T3E Processing Element (PE) Block Diagram Control & External E-Registers
T3E Global Communication • E-registers: • Extend the physical address space of the CPU. • Increase degree of pipelining for global memory requests. • Direct loads and stores performed between E-registers and CPU. • Global E-register operations used for global data transfer (local or remote), messaging, and atomic-operation synchronization. • Global E-register operations use a global virtual address formed by shell logic: • Virtual PE address translated to physical PE at the source. • Virtual address transmitted across the net is translated to a physical address using a global translation buffer at the target PE • Data distribution features of many implicit programming languages (i.e broadcast/gather/scatter) supported using an integrated hardware centrifuge.

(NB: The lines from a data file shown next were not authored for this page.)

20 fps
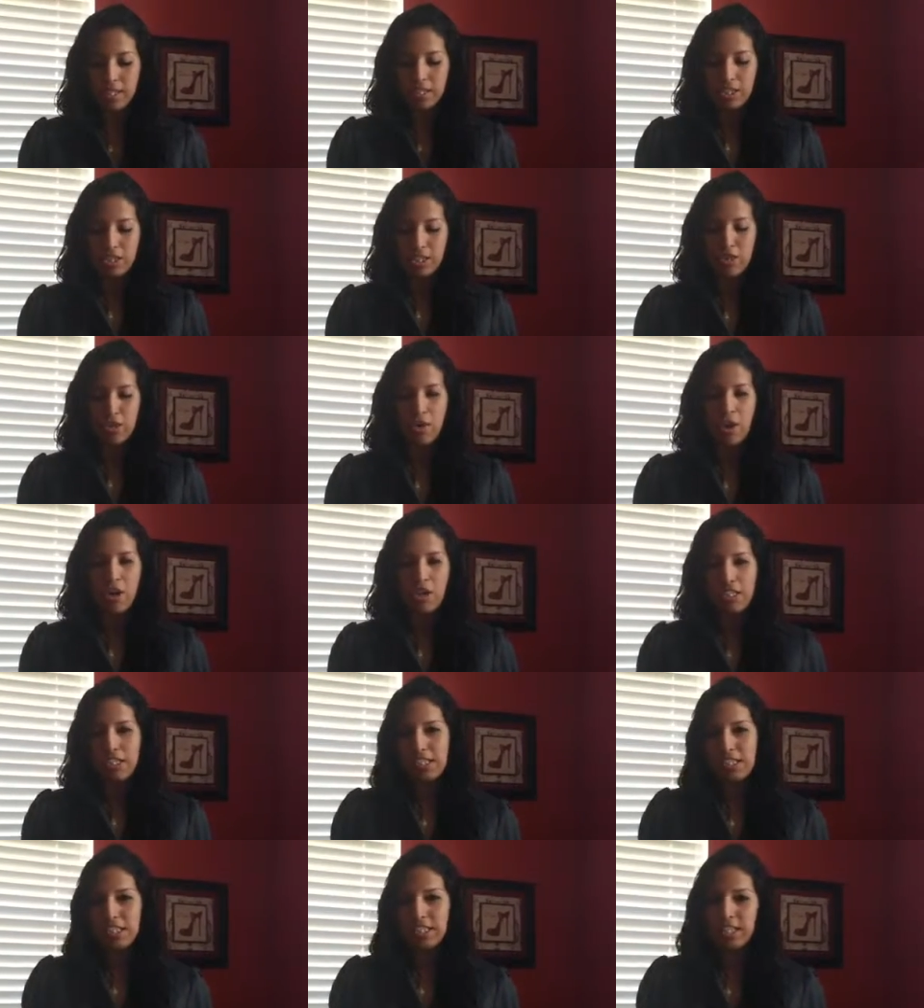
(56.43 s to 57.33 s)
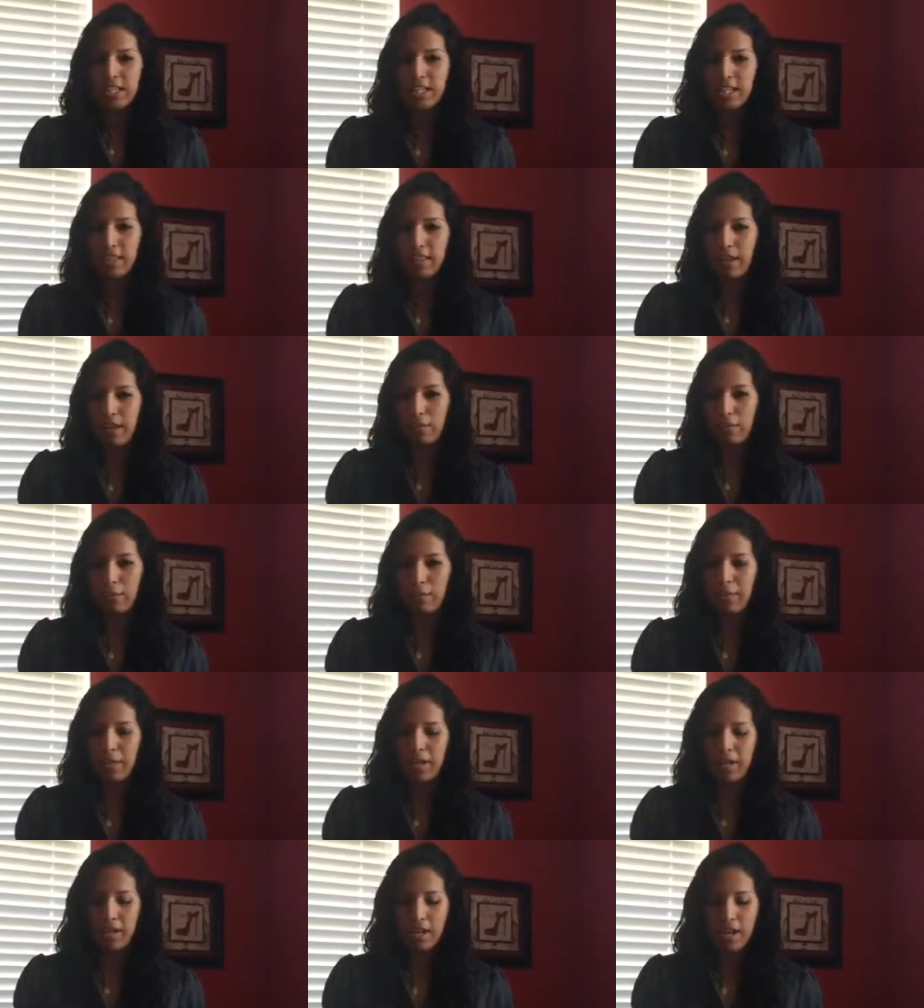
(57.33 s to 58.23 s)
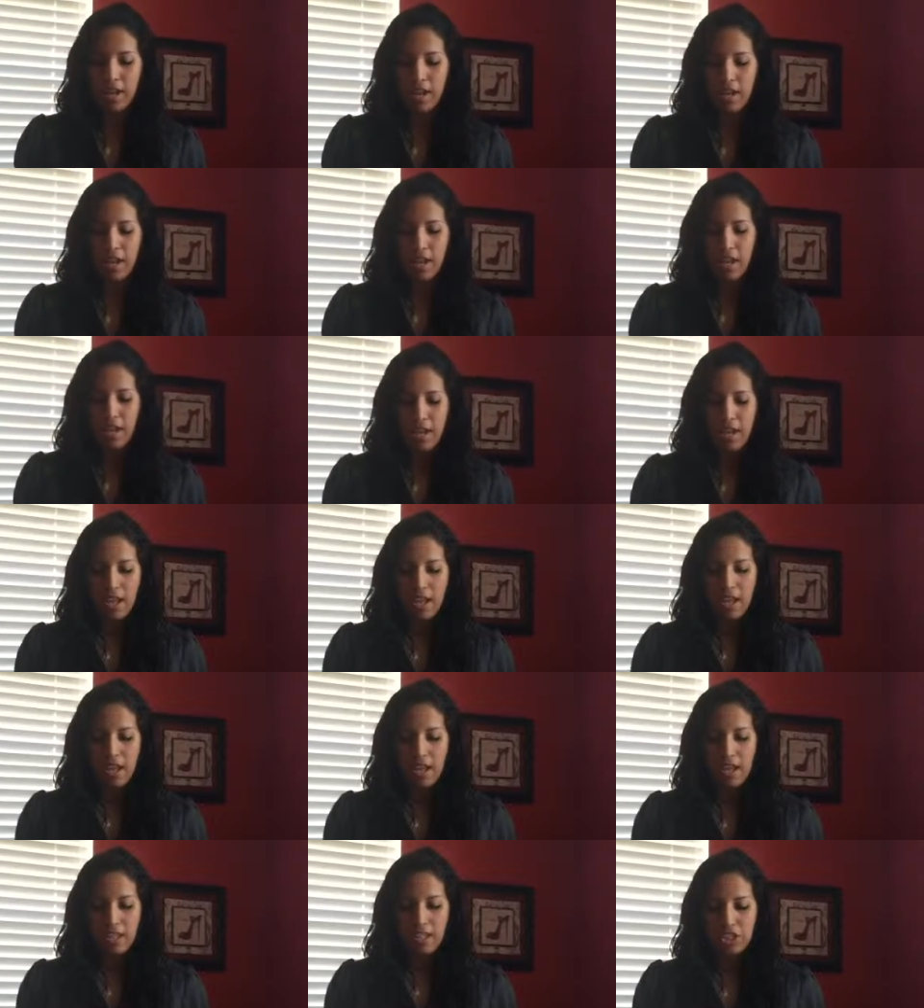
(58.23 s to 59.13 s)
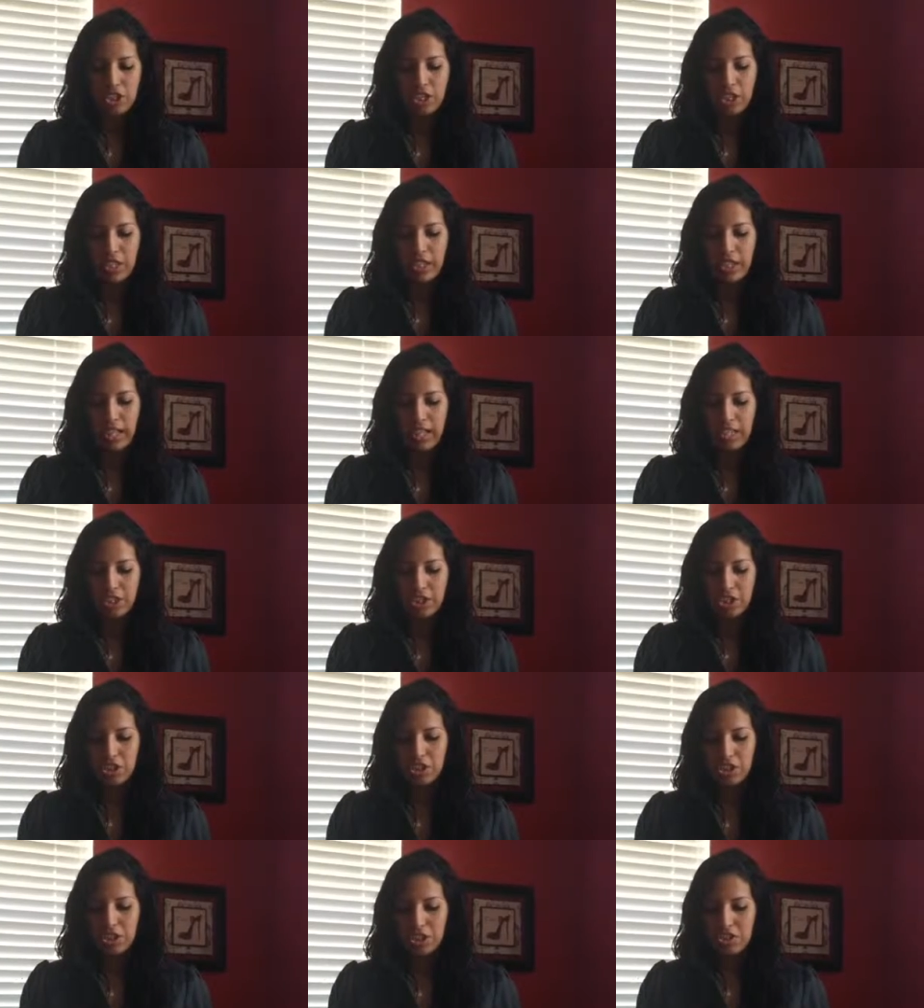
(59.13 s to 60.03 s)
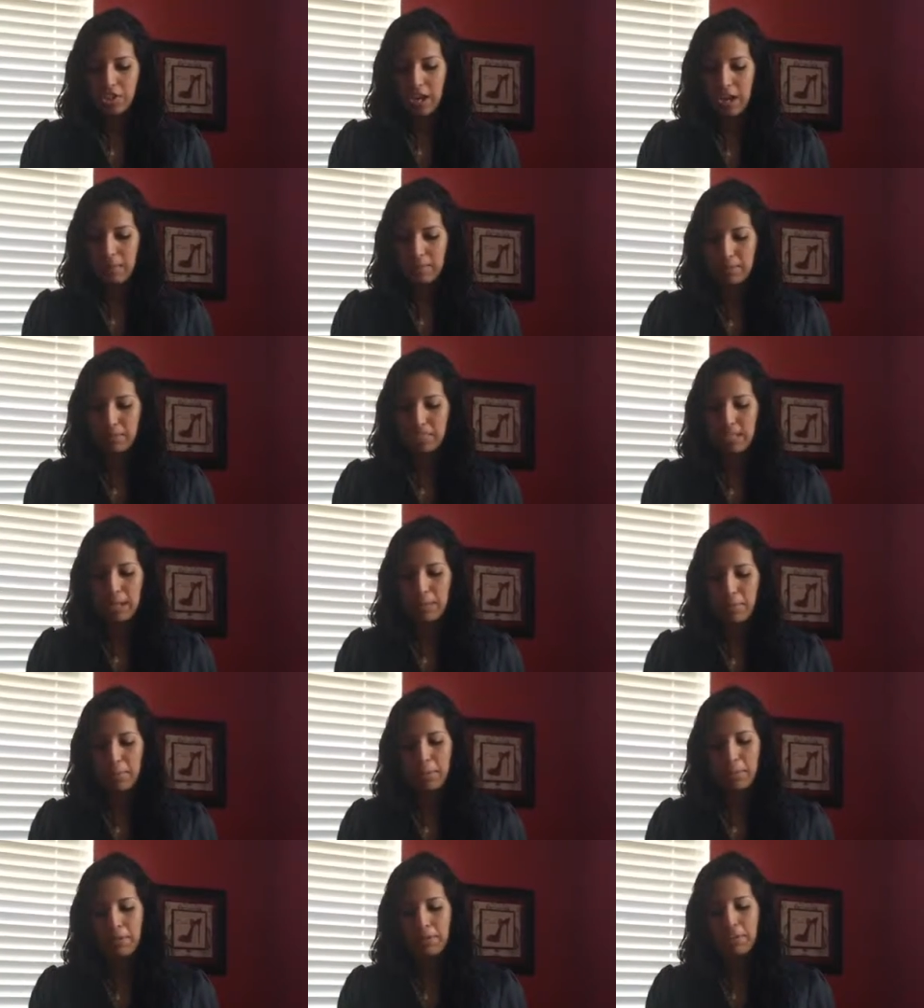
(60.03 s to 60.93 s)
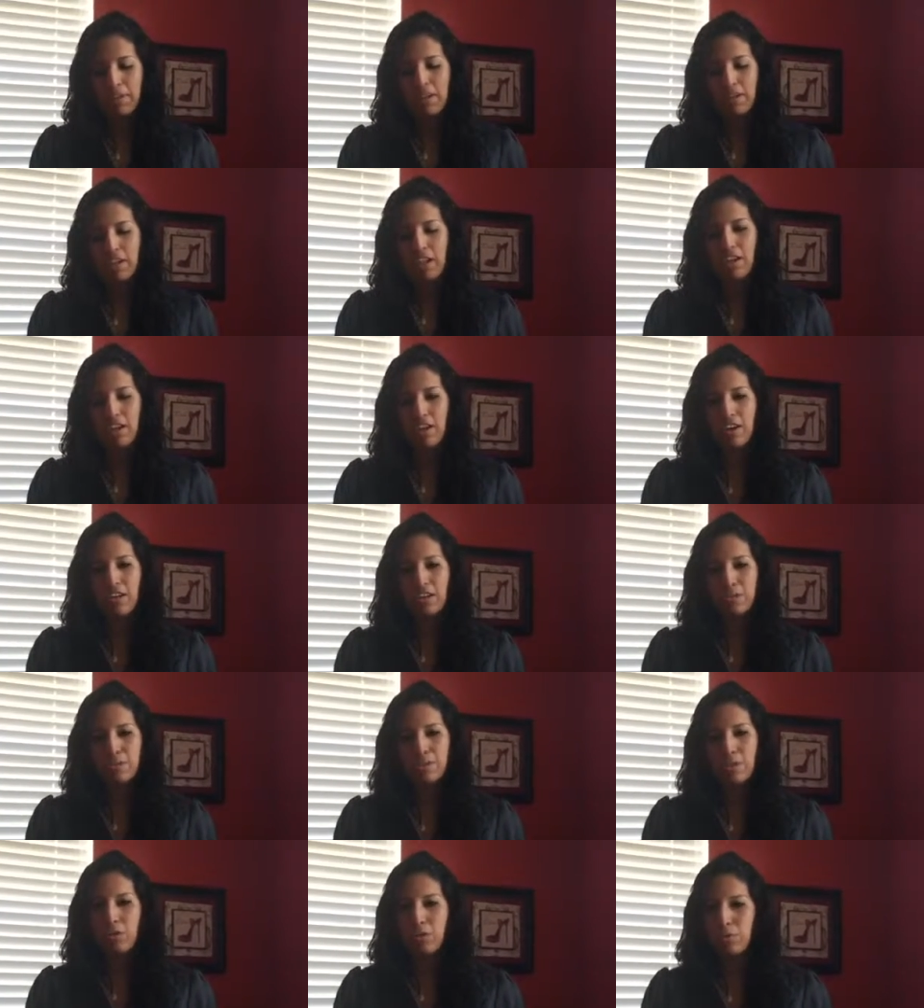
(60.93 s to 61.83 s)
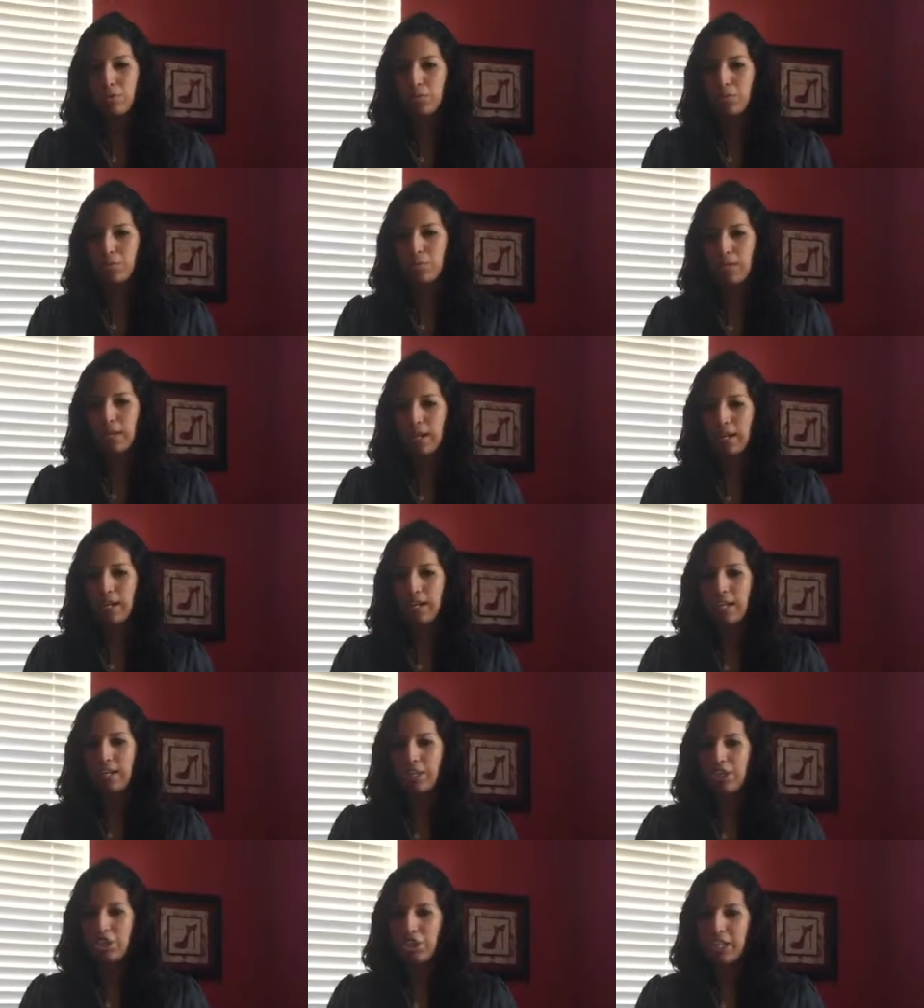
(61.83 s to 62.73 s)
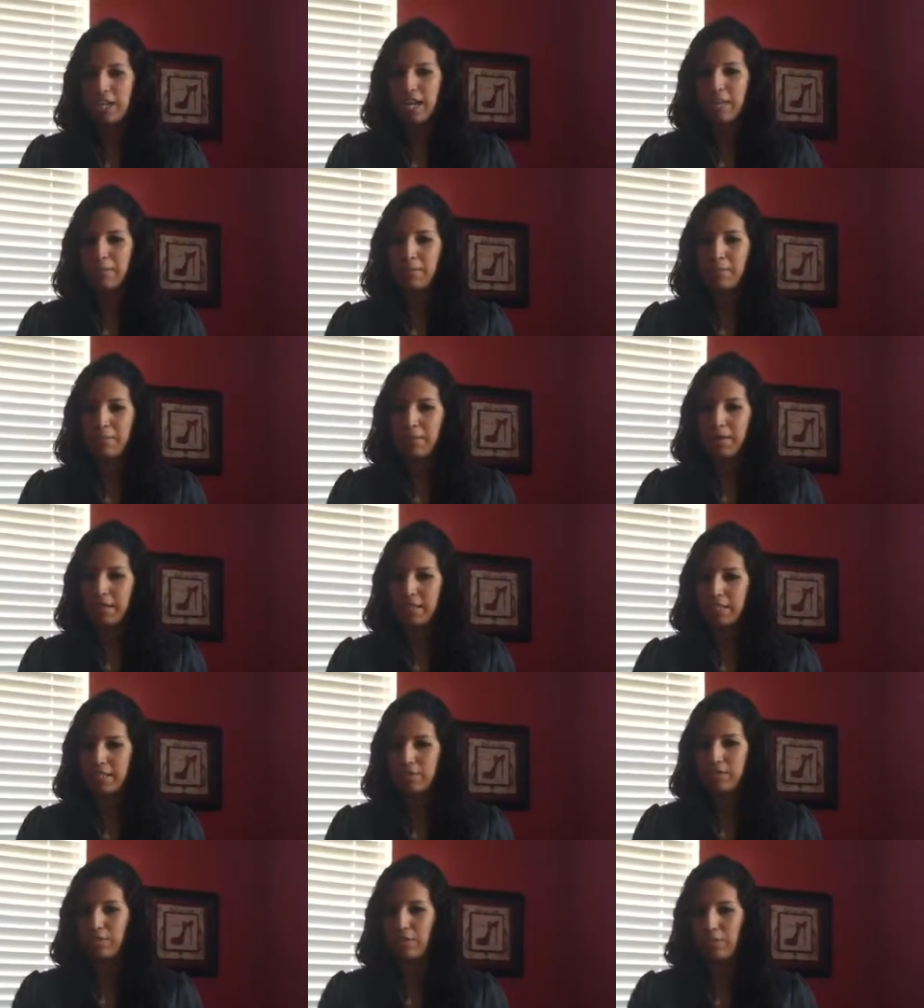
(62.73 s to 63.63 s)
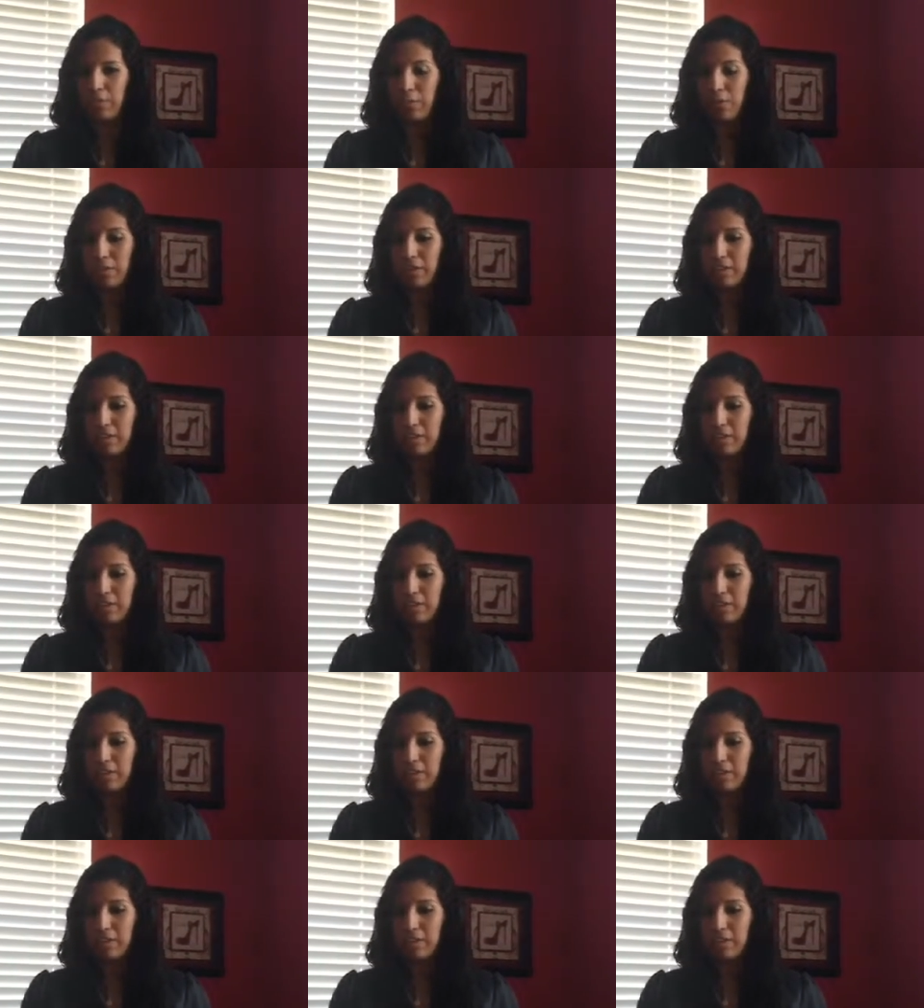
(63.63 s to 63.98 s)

Do you honestly think that a woman I just described is capable of killing her husband, who she had been married to for more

Remote Data Access Using E-Registers • Loading remote data into an E-register involves three steps: • The processor portion of the global virtual address is constructed in an address E-register • A get command is issued via a store to a special region in memory that specifies the destination E-register • Get command sets the destination E-register to empty • Causes the remote read to be performed and the destination E-register to be loaded with the data and set to full when the get completes. • Finally the data is read into the processor via a load from the data E-register • If the processor attempts to load from an empty E-register, the memory operation is stalled until the get completes. • The process for a remote put is similar, except the store data is placed in the data E-register specified in the put command while another address E-register has global virtual address.
T3E Barrier/Eureka Synchronization • Barriers allow a set of participating processors to determine when all processors have signaled some event • Eurekas allow a set of processors to determine when any one of the processors has signaled some event. • The T3E provides a set of 32 barrier/eureka synchronization units (BSUs) at each processor. • The BSUs are accessible as memory-mapped registers and are allocated and protected via the address translation mechanism. • A set of processors can be given access to a particular BSU through which they can perform barrier and/or eureka synchronization. • Multiple disjoint sets of processors may reuse the same logical BSU. • A BSU at a processor can be in one of several states. • Processors can read this state and perform operations on the BSU via load and store operations.